Cosa ci insegna la vicenda Weinstein sul piano dei rapporti uomo-donna, o meglio, potente-sottoposto è ormai chiaro a tutti e lo era già molto prima che il potentissimo produttore hollywoodiano crollasse nel fango. Cosa ci insegna invece questa “bomba d’acqua” informativa sul piano della comunicazione e del rapporto virtuale con gli altri?
Sui social network si è svolta in queste ore una vera e propria guerra che ha lasciato morti e feriti, laddove i morti sono migliaia di bannati/e e i feriti le altrettante migliaia di insultati/e e vituperati/e. Schermati da uno schermo, una tastiera come mitra, tanti hanno sparato contro il prossimo online dando vita a un’offensiva di opinioni che alla base aveva una triste ovvietà: chi ha potere ha potere e, se può, lo impone agli altri. In ogni modo. In ogni campo. In ogni tempo.
La diatriba sulle giovani (e meno giovani) donne che si ricordano dopo venti anni di denunciare l’aguzzino nel momento in cui questo è già caduto e morente è per me molto meno interessante di quella che ha opposto migliaia di commenti in difesa di questa o quella posizione. Rabbia femminista 2.0 e sprezzanti maschi alfa, triste solidarietà di sorellanza e denunce di remote palpate al culo o del bacetto rubato a 12 anni dall’amico del fratello di 15 si sono confrontate su tutte le piattaforme con abbondante condimento di epiteti offensivi tra uomini e donne, ma anche, soprattutto, tra donne e donne. Personalmente, ho purtroppo contribuito anche io all’impennata delle suscettibilità, pubblicando un post: “Forse non è chiaro: #metoo lo dovete scrivere solo se siete state vittime di molestia, non per prendere like”, laddove volevo sarcasticamente irridere alle catene di sant’Antonio fatte per motivi così seri come una molestia o una violenza sessuale.

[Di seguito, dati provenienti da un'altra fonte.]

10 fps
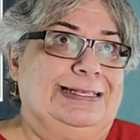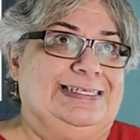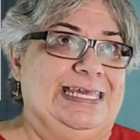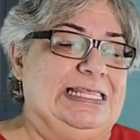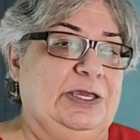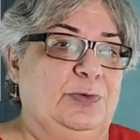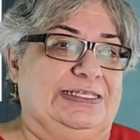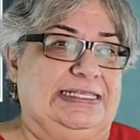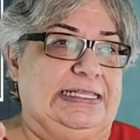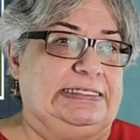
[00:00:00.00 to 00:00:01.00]
dealing
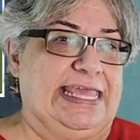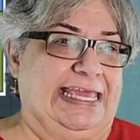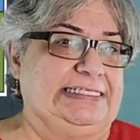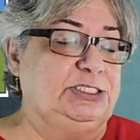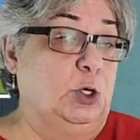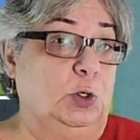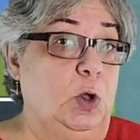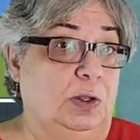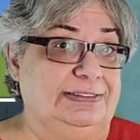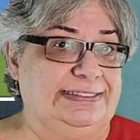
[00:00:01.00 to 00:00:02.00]
with the text or
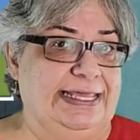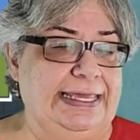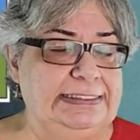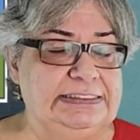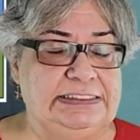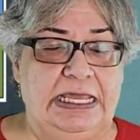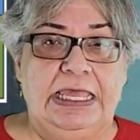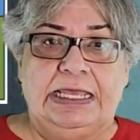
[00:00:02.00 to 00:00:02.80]
context,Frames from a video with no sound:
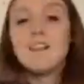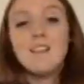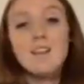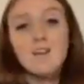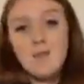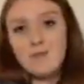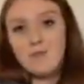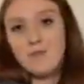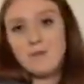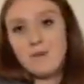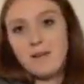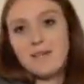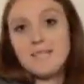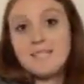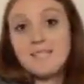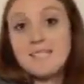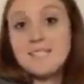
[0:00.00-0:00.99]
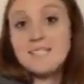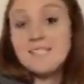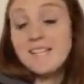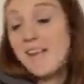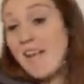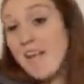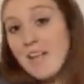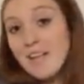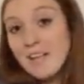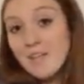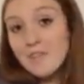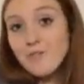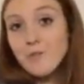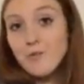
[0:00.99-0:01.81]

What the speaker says: Hello everybody. TodaySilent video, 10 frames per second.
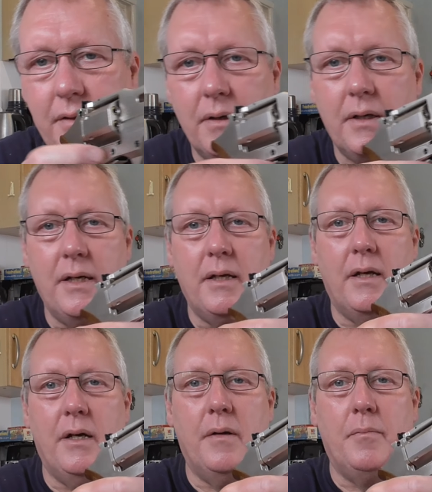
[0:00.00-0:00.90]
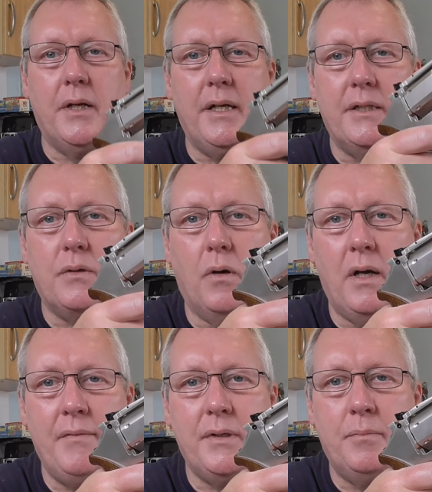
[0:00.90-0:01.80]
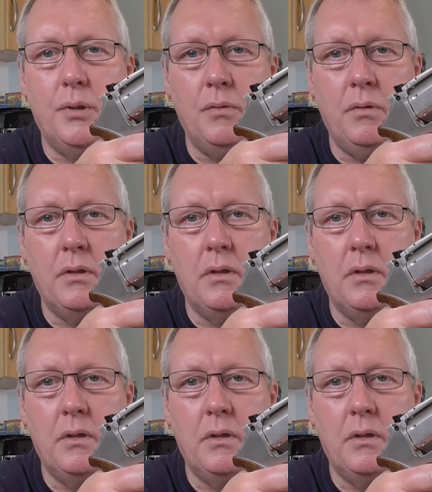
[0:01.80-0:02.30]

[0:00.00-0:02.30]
Okay, but it is quite heavy to pull.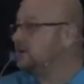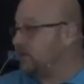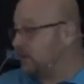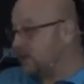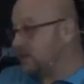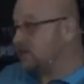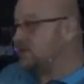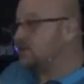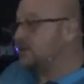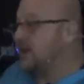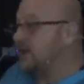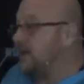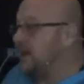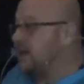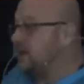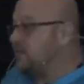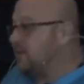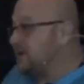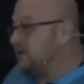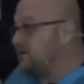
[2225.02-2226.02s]
Do you understand
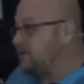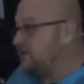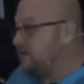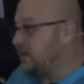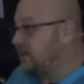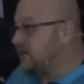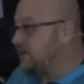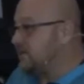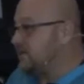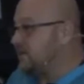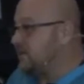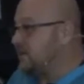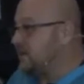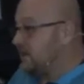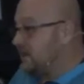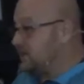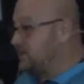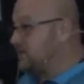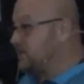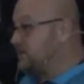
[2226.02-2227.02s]
that about yourself?
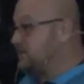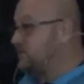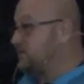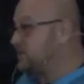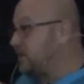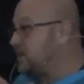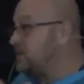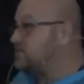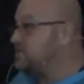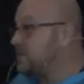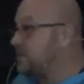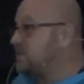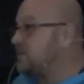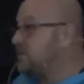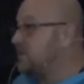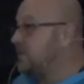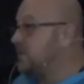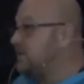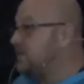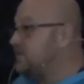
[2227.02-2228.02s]
Us as a church, but do you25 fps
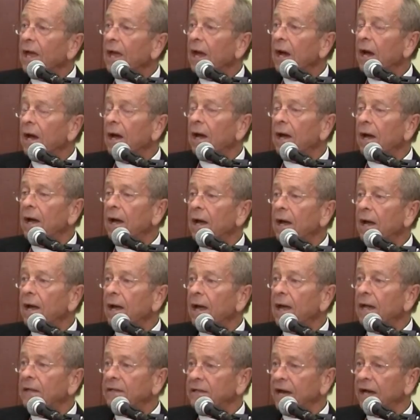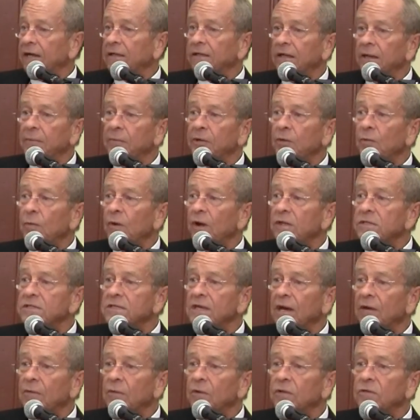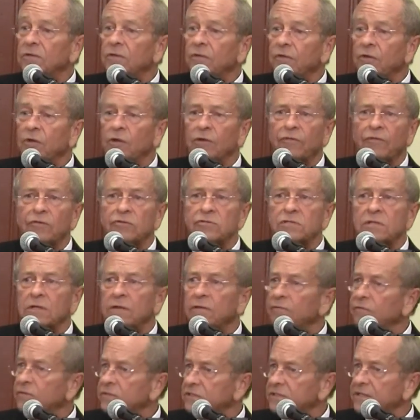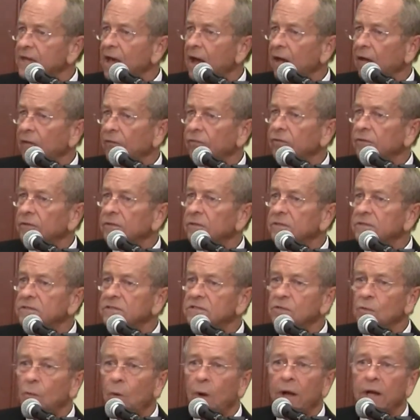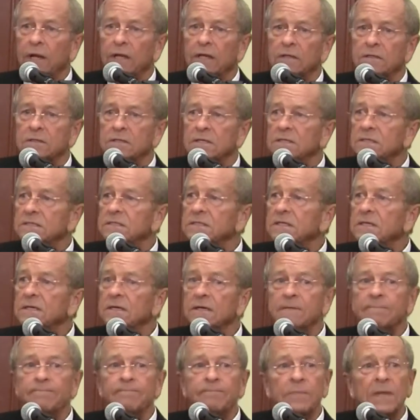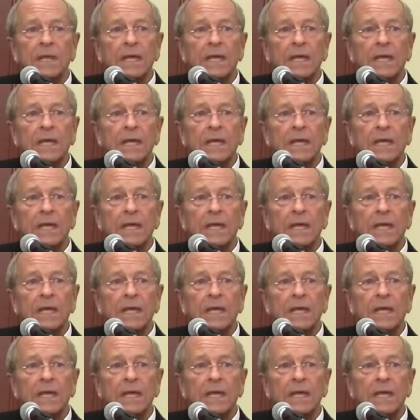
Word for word: uh, and academic ones, I went to the University of the South in Sewanee, Tennessee,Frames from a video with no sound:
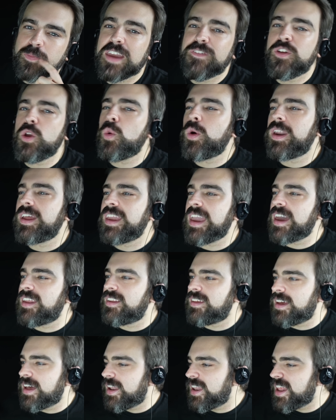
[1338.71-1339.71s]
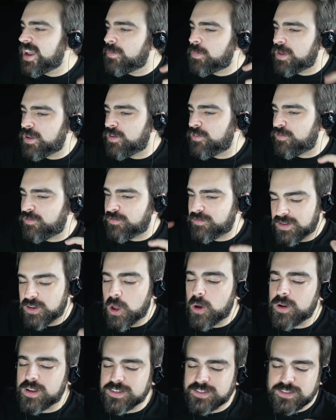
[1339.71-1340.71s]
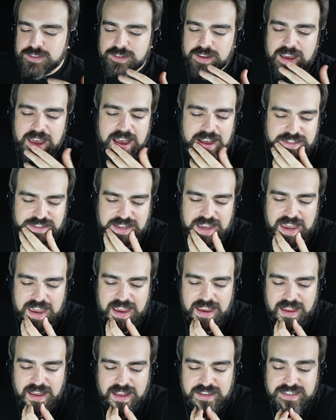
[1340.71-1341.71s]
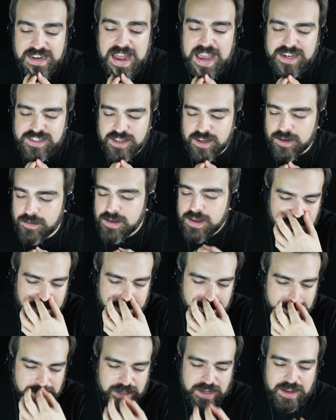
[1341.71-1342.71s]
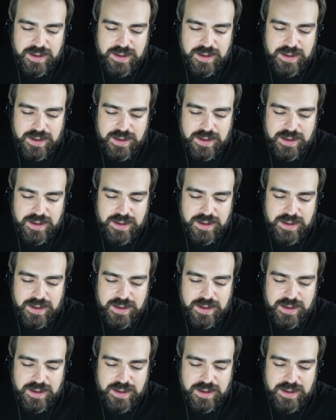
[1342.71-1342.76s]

if you want to get a little bit of notice as an actor, just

La sua creatrice, l’attrice americana Alyssa Milano (indimenticata interprete di Casalingo Superpiù), sostiene che il #metoo diffuso da tutte le donne che hanno subito molestia avrebbe reso palese la gigante vastità del fenomeno nella nostra società. Seguendo principi logici (non diciamo scientifici), prima di dare in pasto alla rete un hashtag del genere, bisognerebbe intendersi sul significato di molestia, visto che quello di violenza è abbastanza chiaro. Un fischio o un apprezzamento a voce alta passando per strada è una molestia? Personalmente li ritengo gesti degni di trogloditi, ma non molestia sessuale.
E se questi fossero comunque considerate molestie, sarebbero più o meno gravi, di un pesante insulto gridato dall’automobile con tanto di gesto cornifero con la mano all’indirizzo di una persona che compia una manovra pericolosa? E poi c’è il problema dell’emulazione.
In America, tutti/e sono corsi a infierire su Weinstein, già caduto e morente, laddove non si sarebbero mai azzardati a farlo prima dell’inchiesta del New York Times. Mettere un #metoo in bacheca è ancora più facile, perché non si chiede di fare nomi, di circostanziare casi, tanto che chiunque lo potrà fare senza tema di smentita ma mandando in vacca l’ingenuo intento di seria denuncia.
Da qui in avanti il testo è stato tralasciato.